This is the Blender collaboration 2021, week 29 challenge. Don’t be afraid to join, a lot of us are beginners. This is all to practice, to have fun, to learn, and get together.
This week’s subject is “Jewelry”.
Jewelry - Jewellery or jewelry consists of decorative items worn for personal adornments, such as brooches, rings, necklaces, earrings, pendants, bracelets, and cufflinks. Jewellery may be attached to the body or the clothes. From a western perspective, the term is restricted to durable ornaments, excluding flowers for example. For many centuries metal such as gold often combined with gemstones, has been the normal material for jewellery, but other materials such as shells and other plant materials may be used
You create whatever object or scene or whatever you can think of that has something to do with the subject. It can be as simple or complicated as you want, all entries are welcome!
Post your picture here in this thread. And at the end of the week, we start to vote. And if you are the winner, you may choose the next subject.
Looks like worn buy Loki, from the Marvel “Thor” movies.
Great entry, you can still add improvements, if you like.
Only the last entry, will be used for the vote.
@FedPete The pearls look nice, hopefully no oysters were harmed in the making of that necklace. Also, I am absolutely enjoying the lore development of your landscape/log cabin. They say if walls could talk, but those walls are telling a great story.
@Enodes Great night lighting on this one and a scene that tells a story for sure. Only thing I might suggest is to add a store sign above the large window.

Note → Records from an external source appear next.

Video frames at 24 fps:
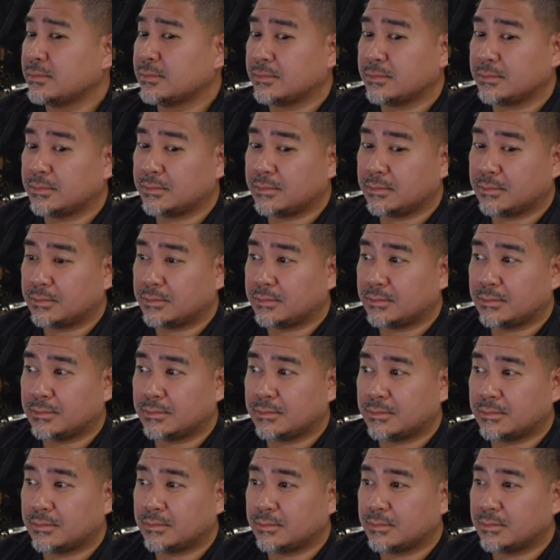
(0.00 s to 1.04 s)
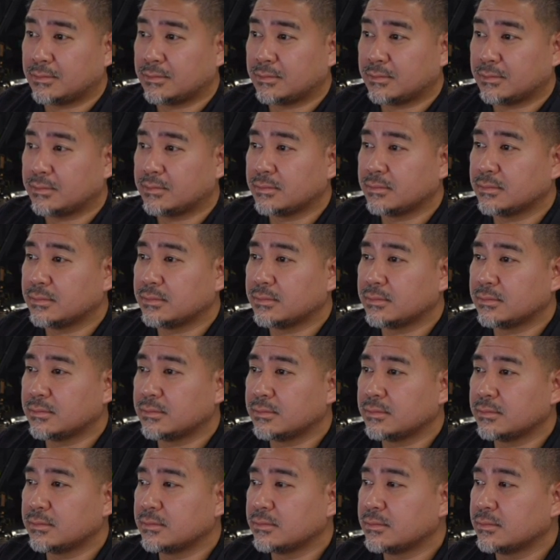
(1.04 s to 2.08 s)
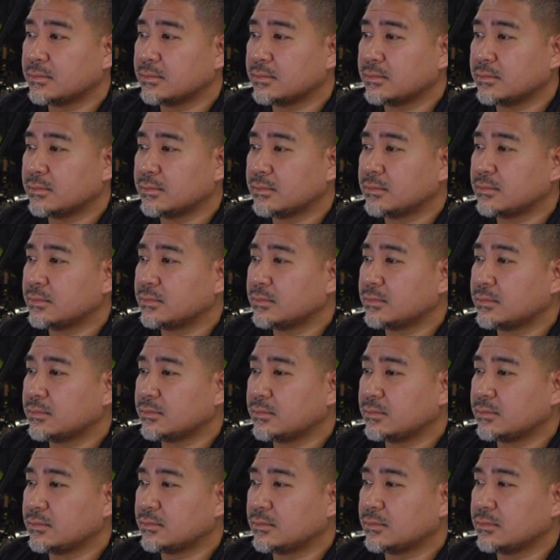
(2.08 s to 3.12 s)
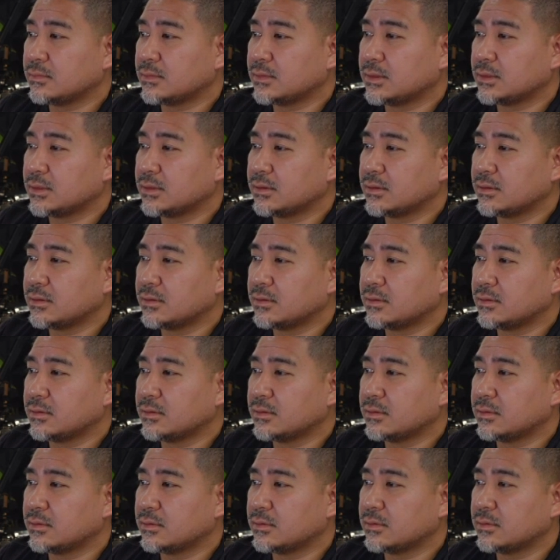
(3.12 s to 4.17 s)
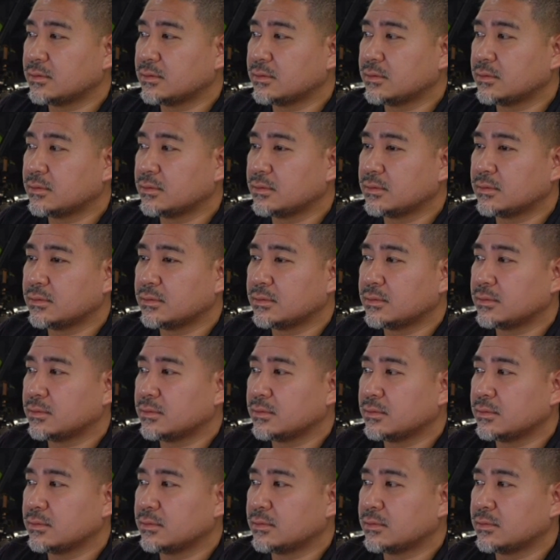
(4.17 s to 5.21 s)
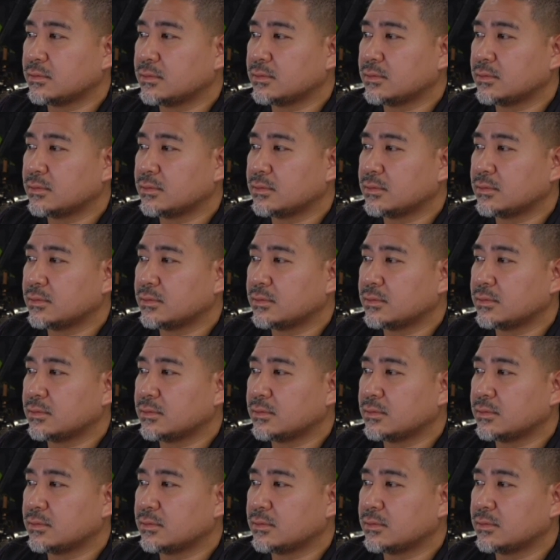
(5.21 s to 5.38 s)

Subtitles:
[no speech]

@Yigit_Pala Looks like it’s on display somewhere, should it be under a bullet proof glass box to prevent theft? Or a laser defense system maybe.

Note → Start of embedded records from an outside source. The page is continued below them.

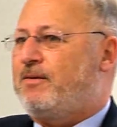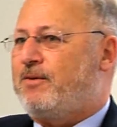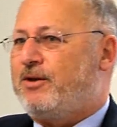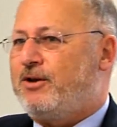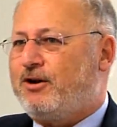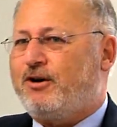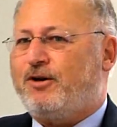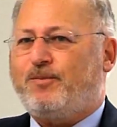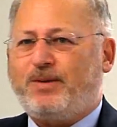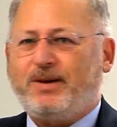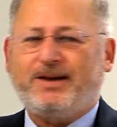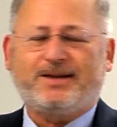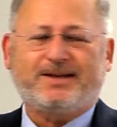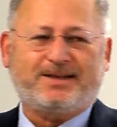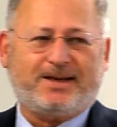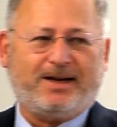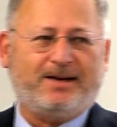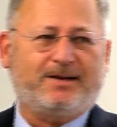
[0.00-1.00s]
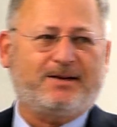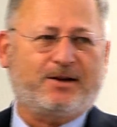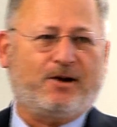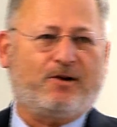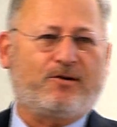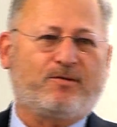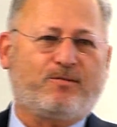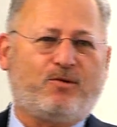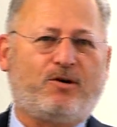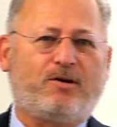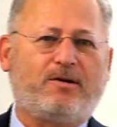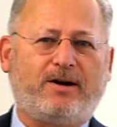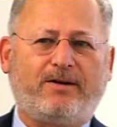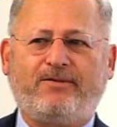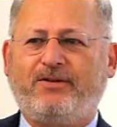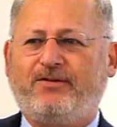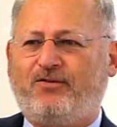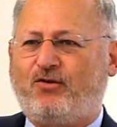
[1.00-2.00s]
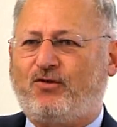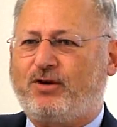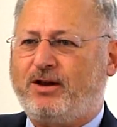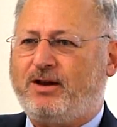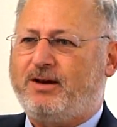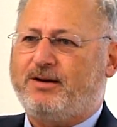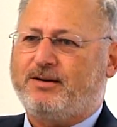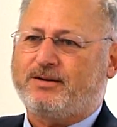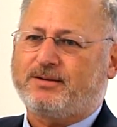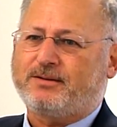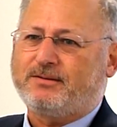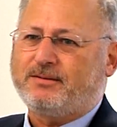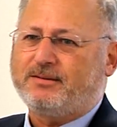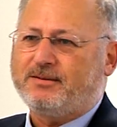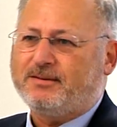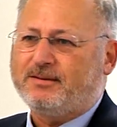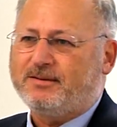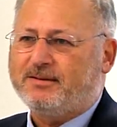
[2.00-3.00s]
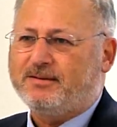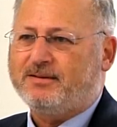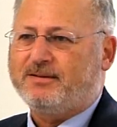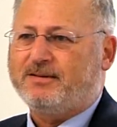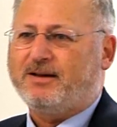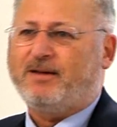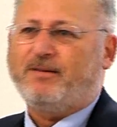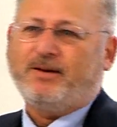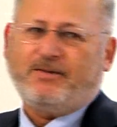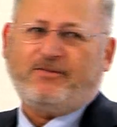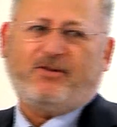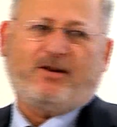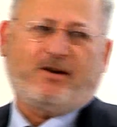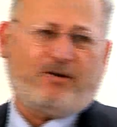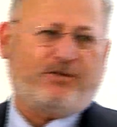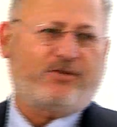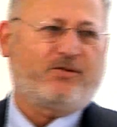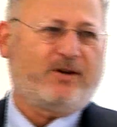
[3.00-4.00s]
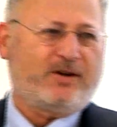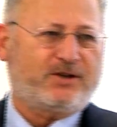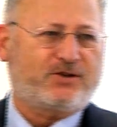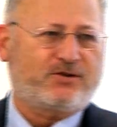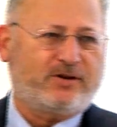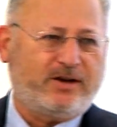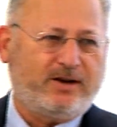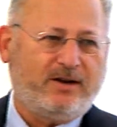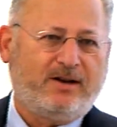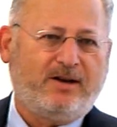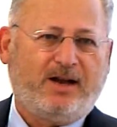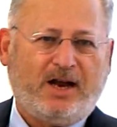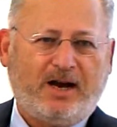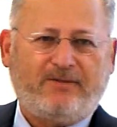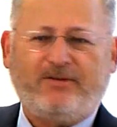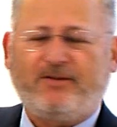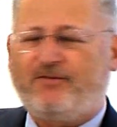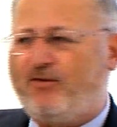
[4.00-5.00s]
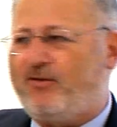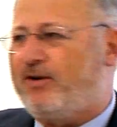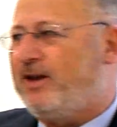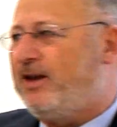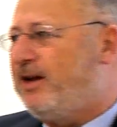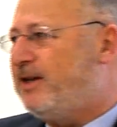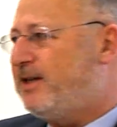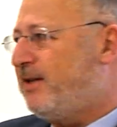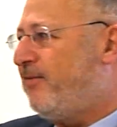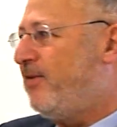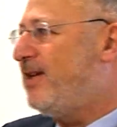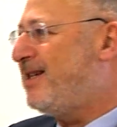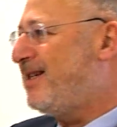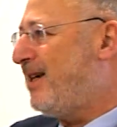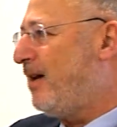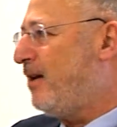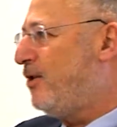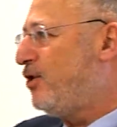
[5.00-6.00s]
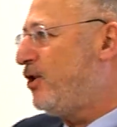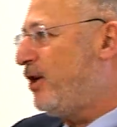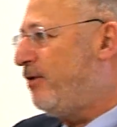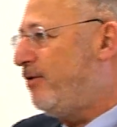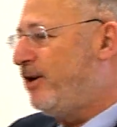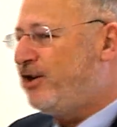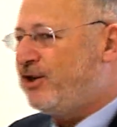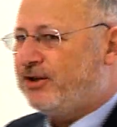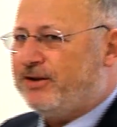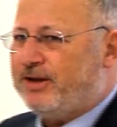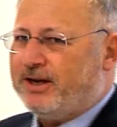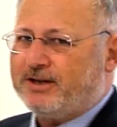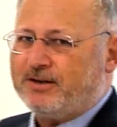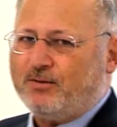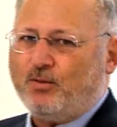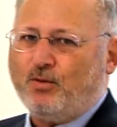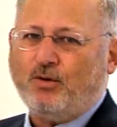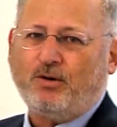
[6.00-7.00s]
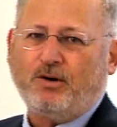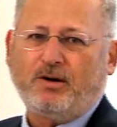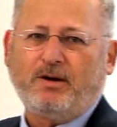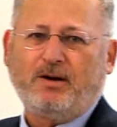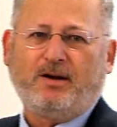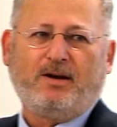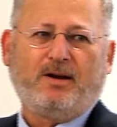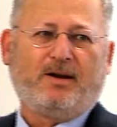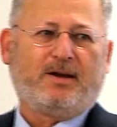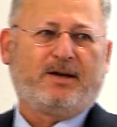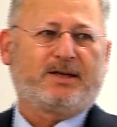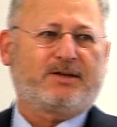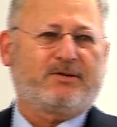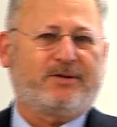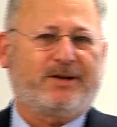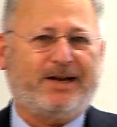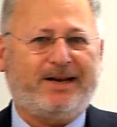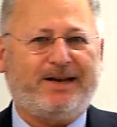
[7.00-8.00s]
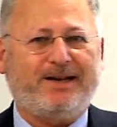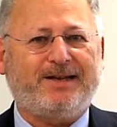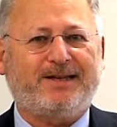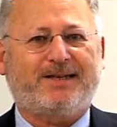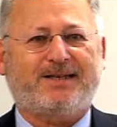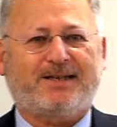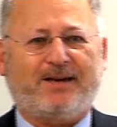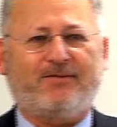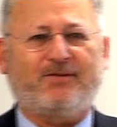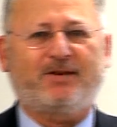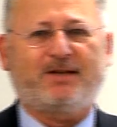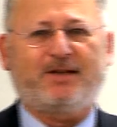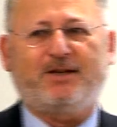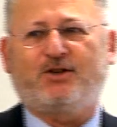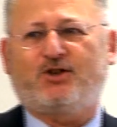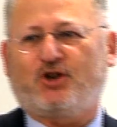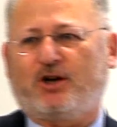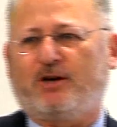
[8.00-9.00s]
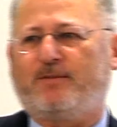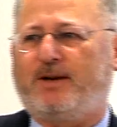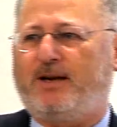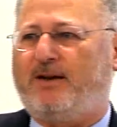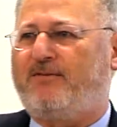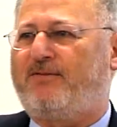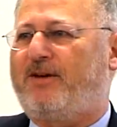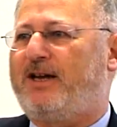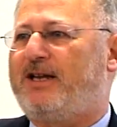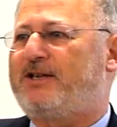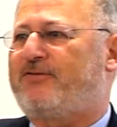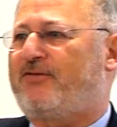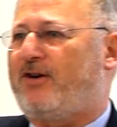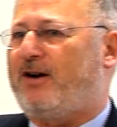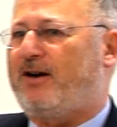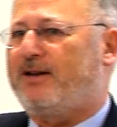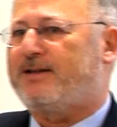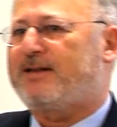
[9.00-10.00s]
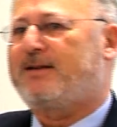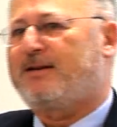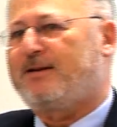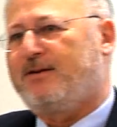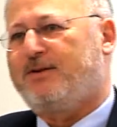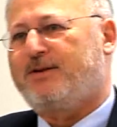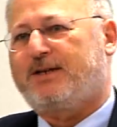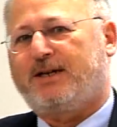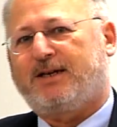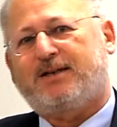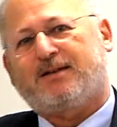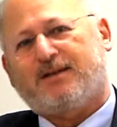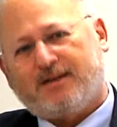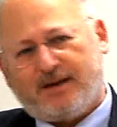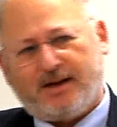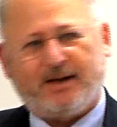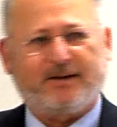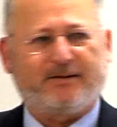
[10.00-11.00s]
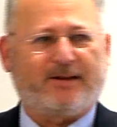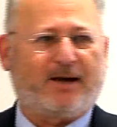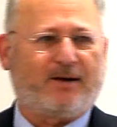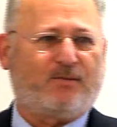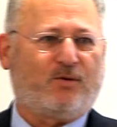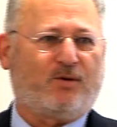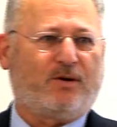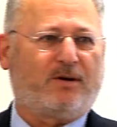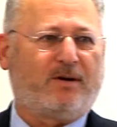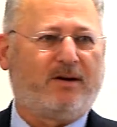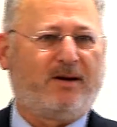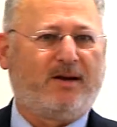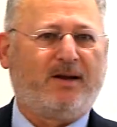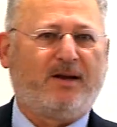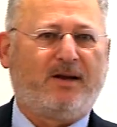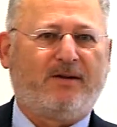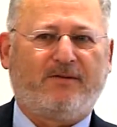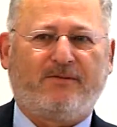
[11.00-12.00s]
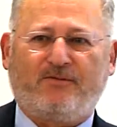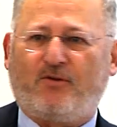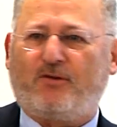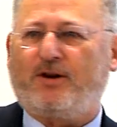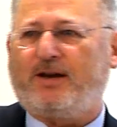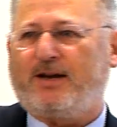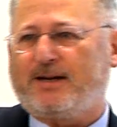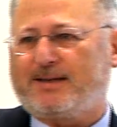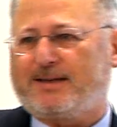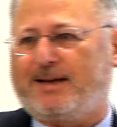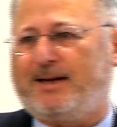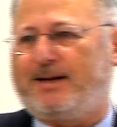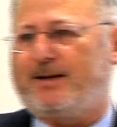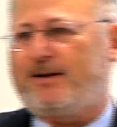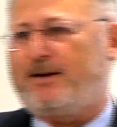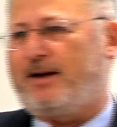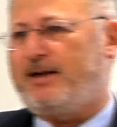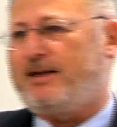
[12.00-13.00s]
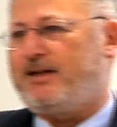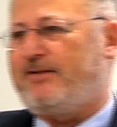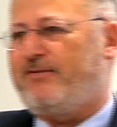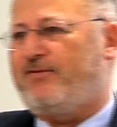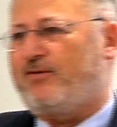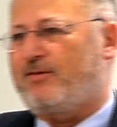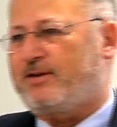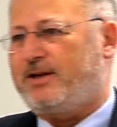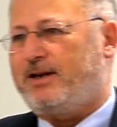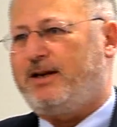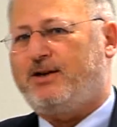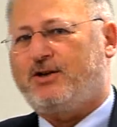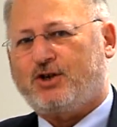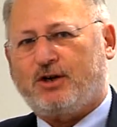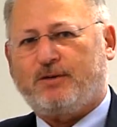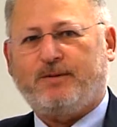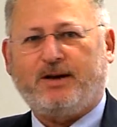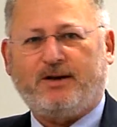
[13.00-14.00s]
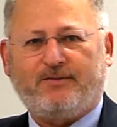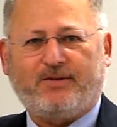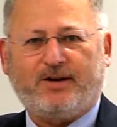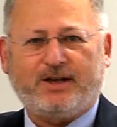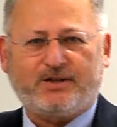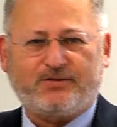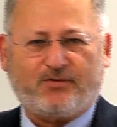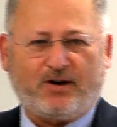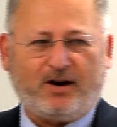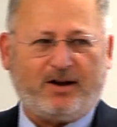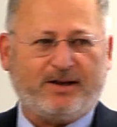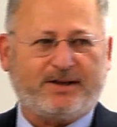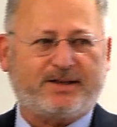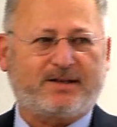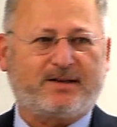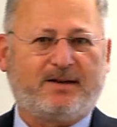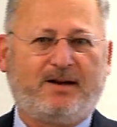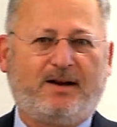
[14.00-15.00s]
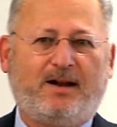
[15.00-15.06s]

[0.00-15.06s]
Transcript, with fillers: Europeans tend to go to war every 40 years. I mean, if you go through history, every 40 years, every second generation, there's a war. So in 1870, Germany invades France, loses, end of that war. 40 years later, 1914, Germany invades France,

@Alex_Rusu I really like the texture of the box, looks like suede or a very flat velvet/velour.
I agree with NP5, the metal could be less rough and the stone more reflective too.
Subsurface Scatter into the Volume output of the material is a great way of making a gem have some depth.
I think mostly, just check out 3 point lighting, that might make it “pop” just right.
I do know about them, spent a lot of years managing a pawn shop. I wish this side of the world did it like that side. We’re even lucky to actually get a .925 stamped on silver. Also our gold is 10K, 14K, 18K, 22K and 24K instead of actual gold content percentage like 417, 585, 750, 916 and 999. We don’t have a 9K, but they have 375. We do not have an assay office of any kind, at all.
I love how “European” gold or at least gold with proper hallmarks can have a story revealed by seeing who made it, when it was made, the assay office it went through, etc.
Most times we don’t even have a makers mark on our jewelry and it’s sad.
So how I did the hallmarks on this piece is I figured out my base material, added another material to the ring, set it to the original, duplicated it and renamed it to Mark1 or whatever. I then selected a few faces in edit mode and assigned the duplicated material to those faces, UV unwrapped, used a black and white image of the hallmark stamp using UV coordinates and put that through a color ramp to bump node into the Normal of the material. So there are technically 4 materials just for the shank.
The whole ring is all one mesh with 6 different assigned materials.